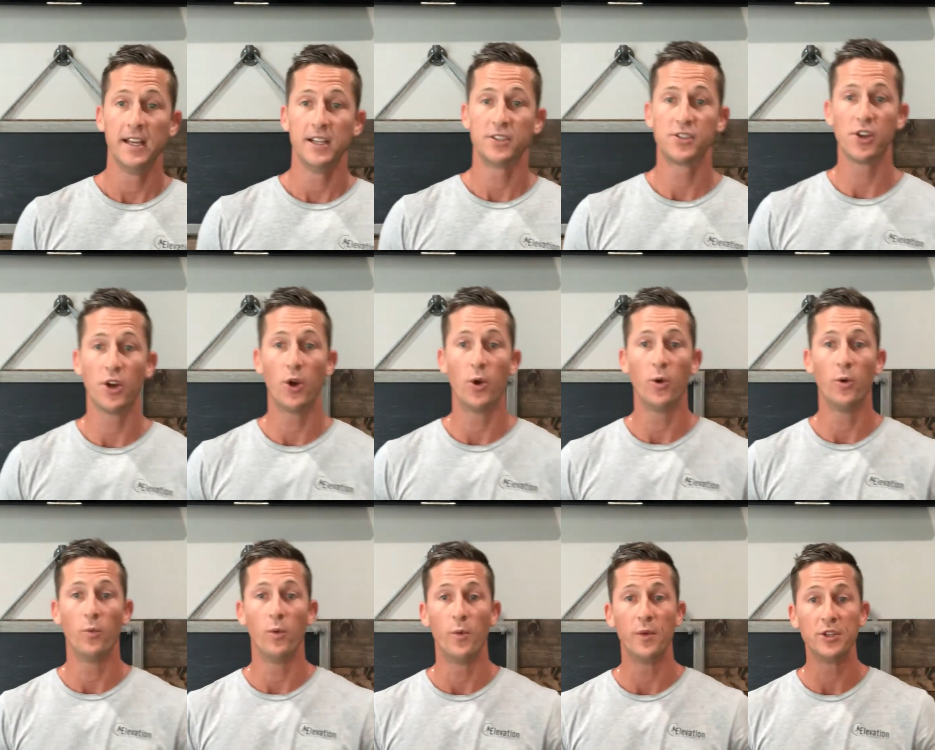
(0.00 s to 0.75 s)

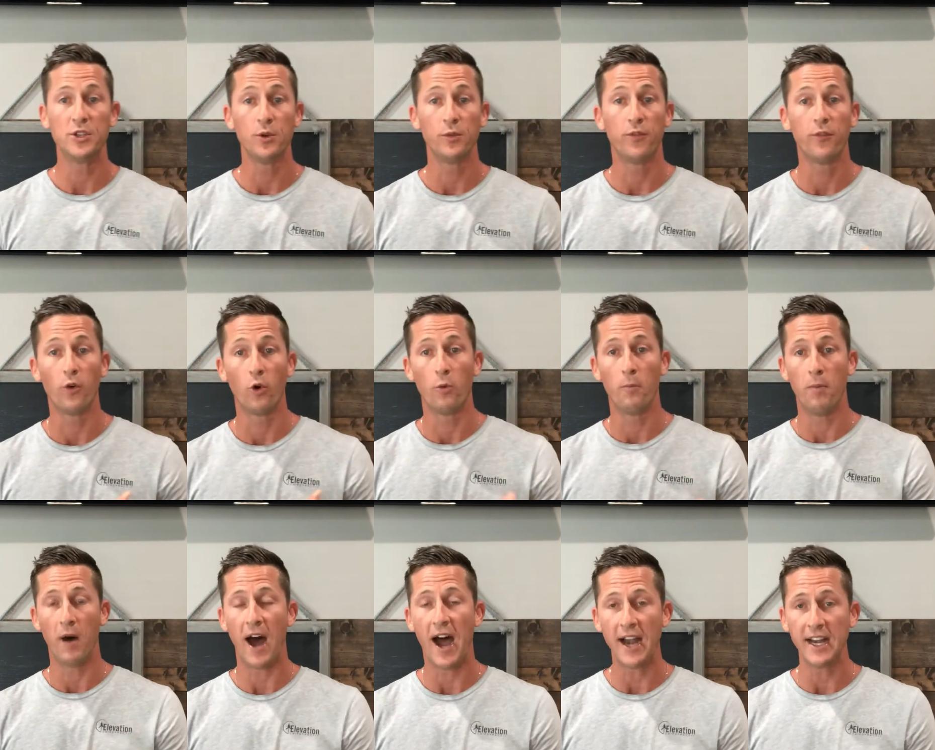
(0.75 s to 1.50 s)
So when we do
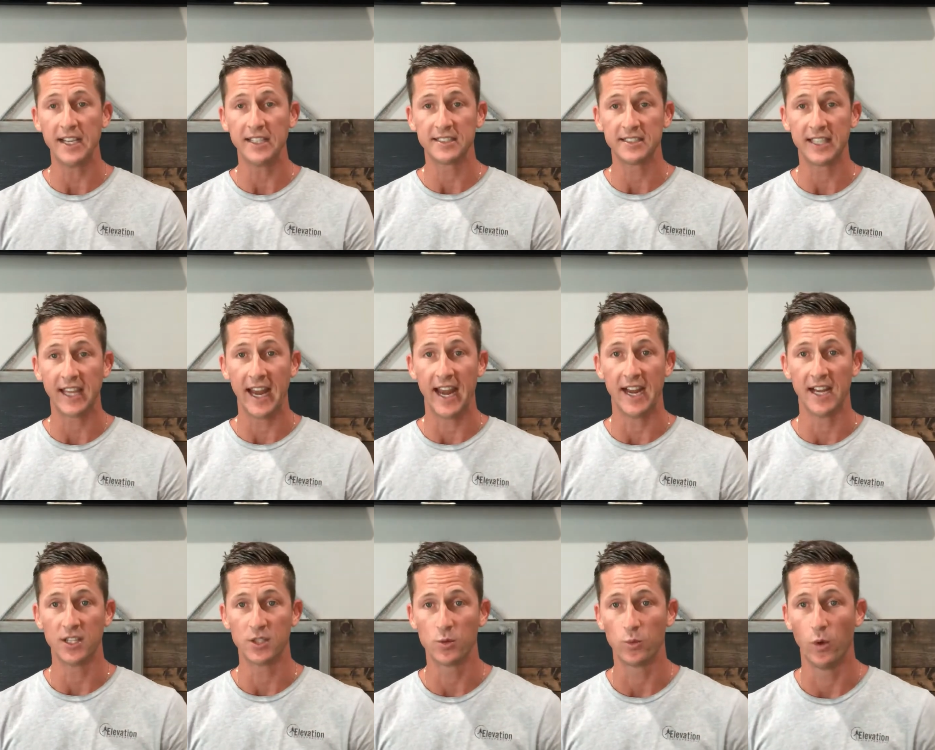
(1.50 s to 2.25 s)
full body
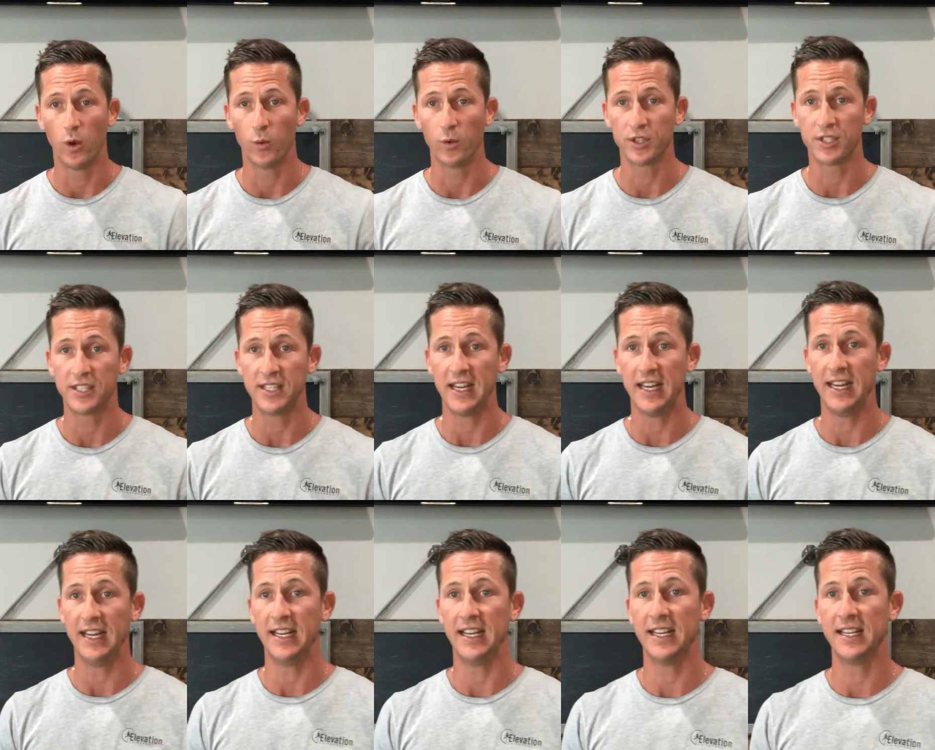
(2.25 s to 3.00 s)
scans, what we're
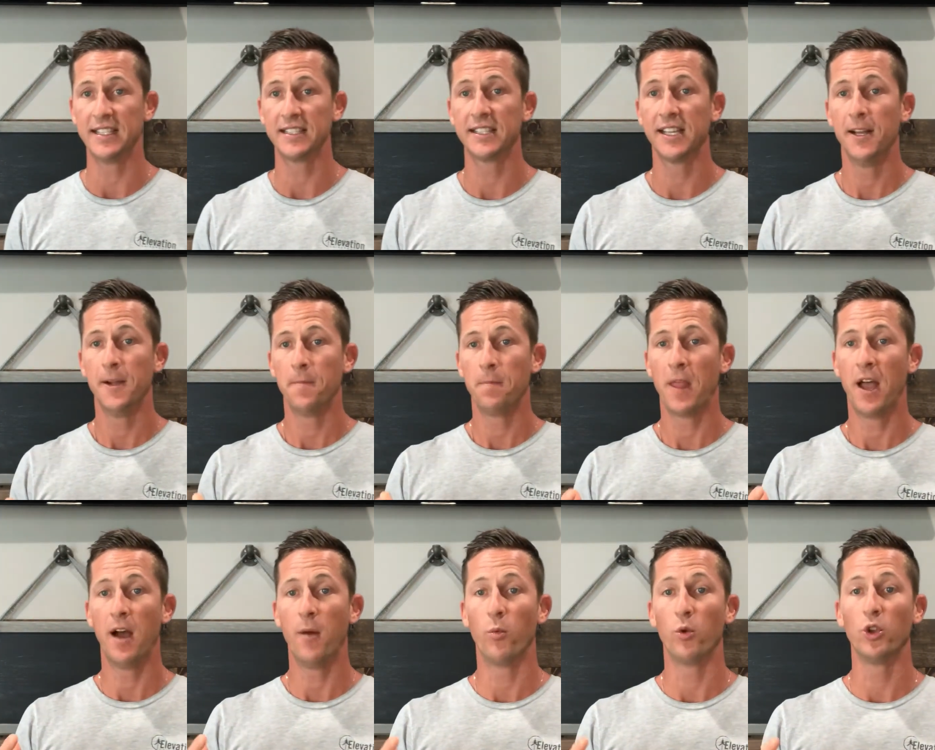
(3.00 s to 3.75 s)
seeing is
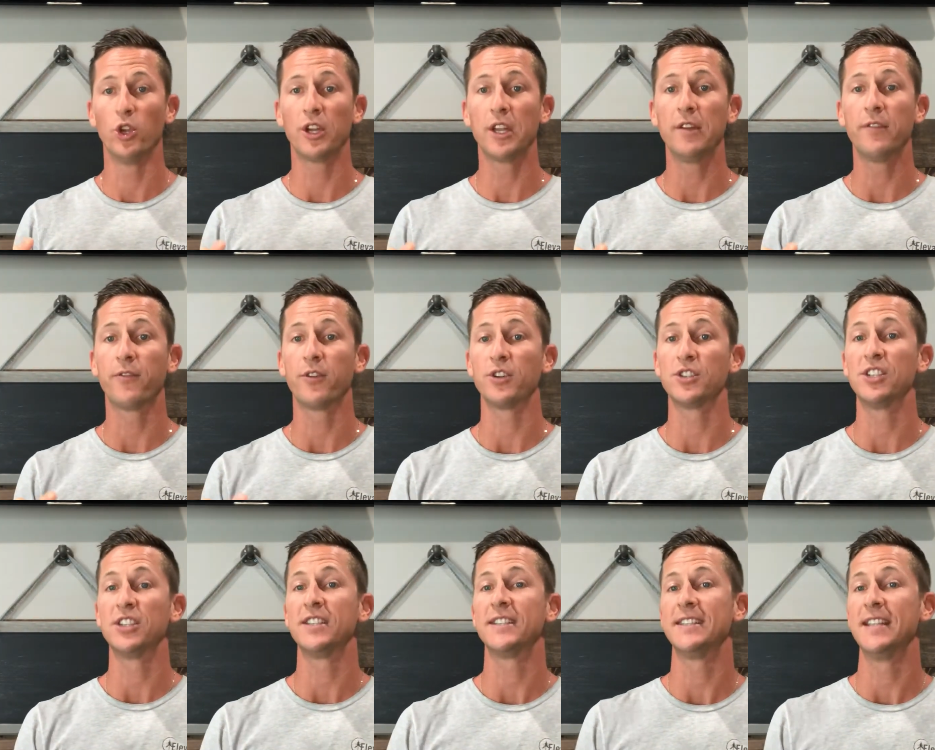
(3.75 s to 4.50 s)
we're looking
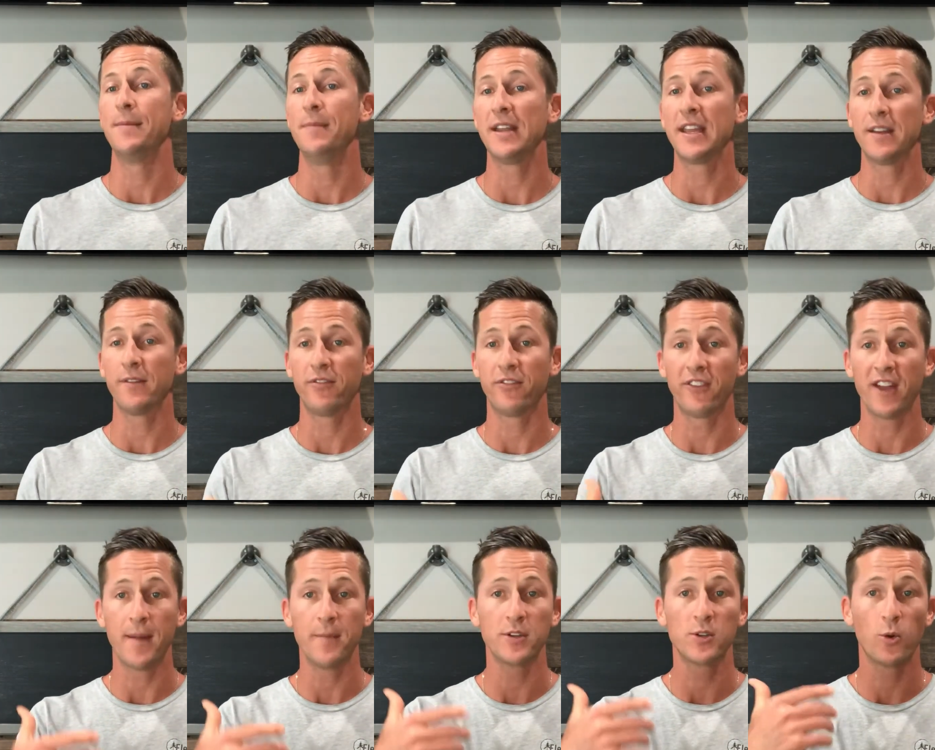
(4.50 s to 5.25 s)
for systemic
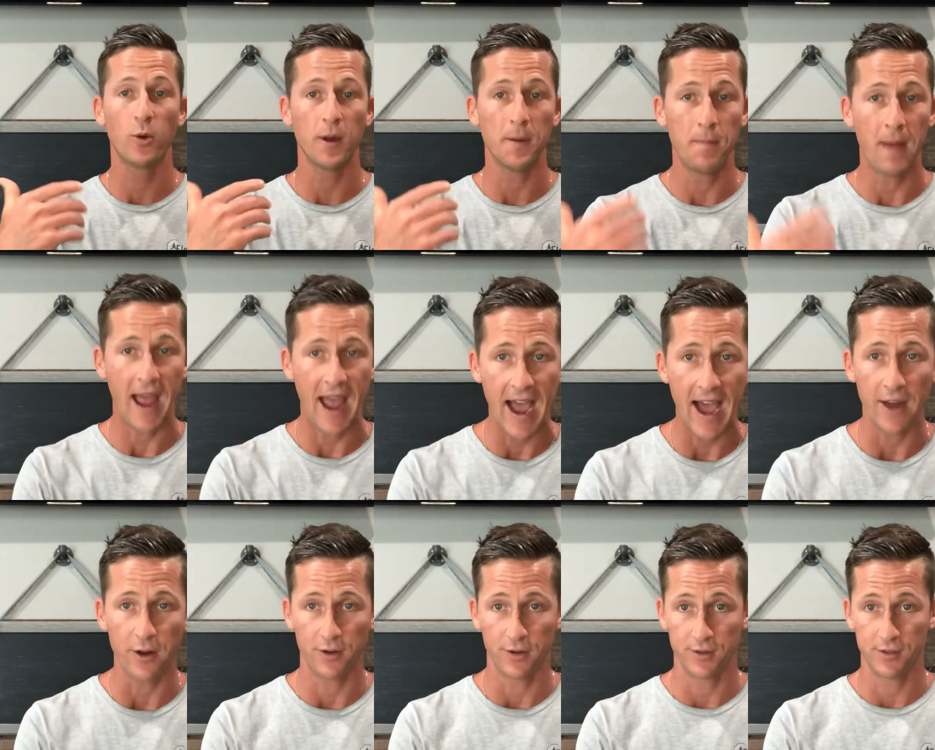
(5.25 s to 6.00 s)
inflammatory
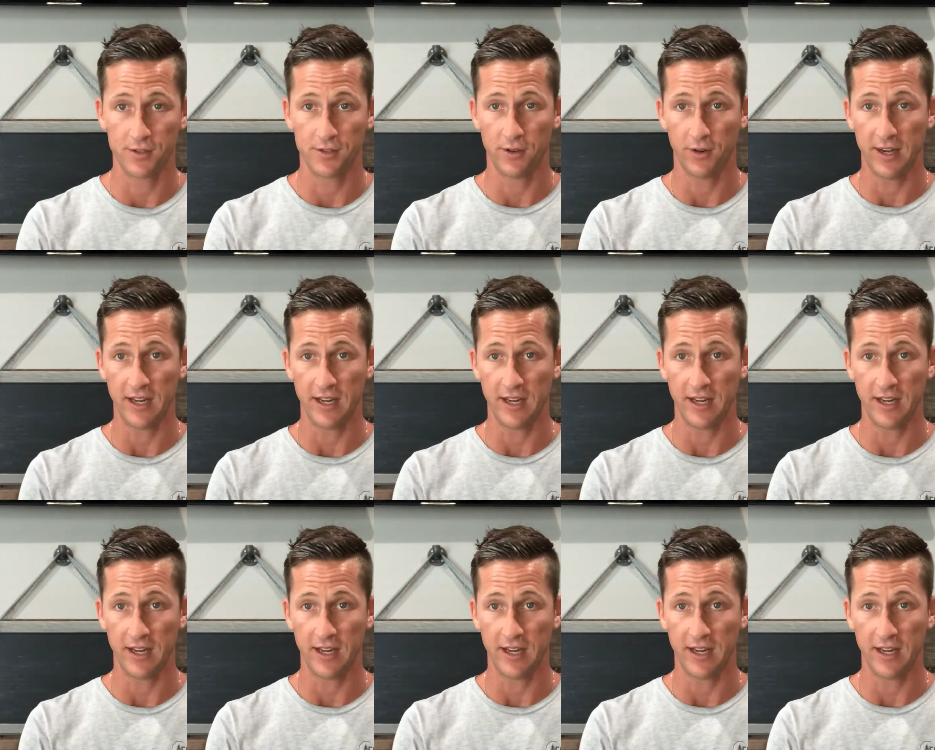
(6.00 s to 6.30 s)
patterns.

-*-

**EXERCISE DETAILS:**
These entries are to be printed again word for word, except for the pictures.

**TASK RESPONSE:**
(0.00 s to 0.75 s)

(0.75 s to 1.50 s)
So when we do
(1.50 s to 2.25 s)
full body
(2.25 s to 3.00 s)
scans, what we're
(3.00 s to 3.75 s)
seeing is
(3.75 s to 4.50 s)
we're looking
(4.50 s to 5.25 s)
for systemic
(5.25 s to 6.00 s)
inflammatory
(6.00 s to 6.30 s)
patterns.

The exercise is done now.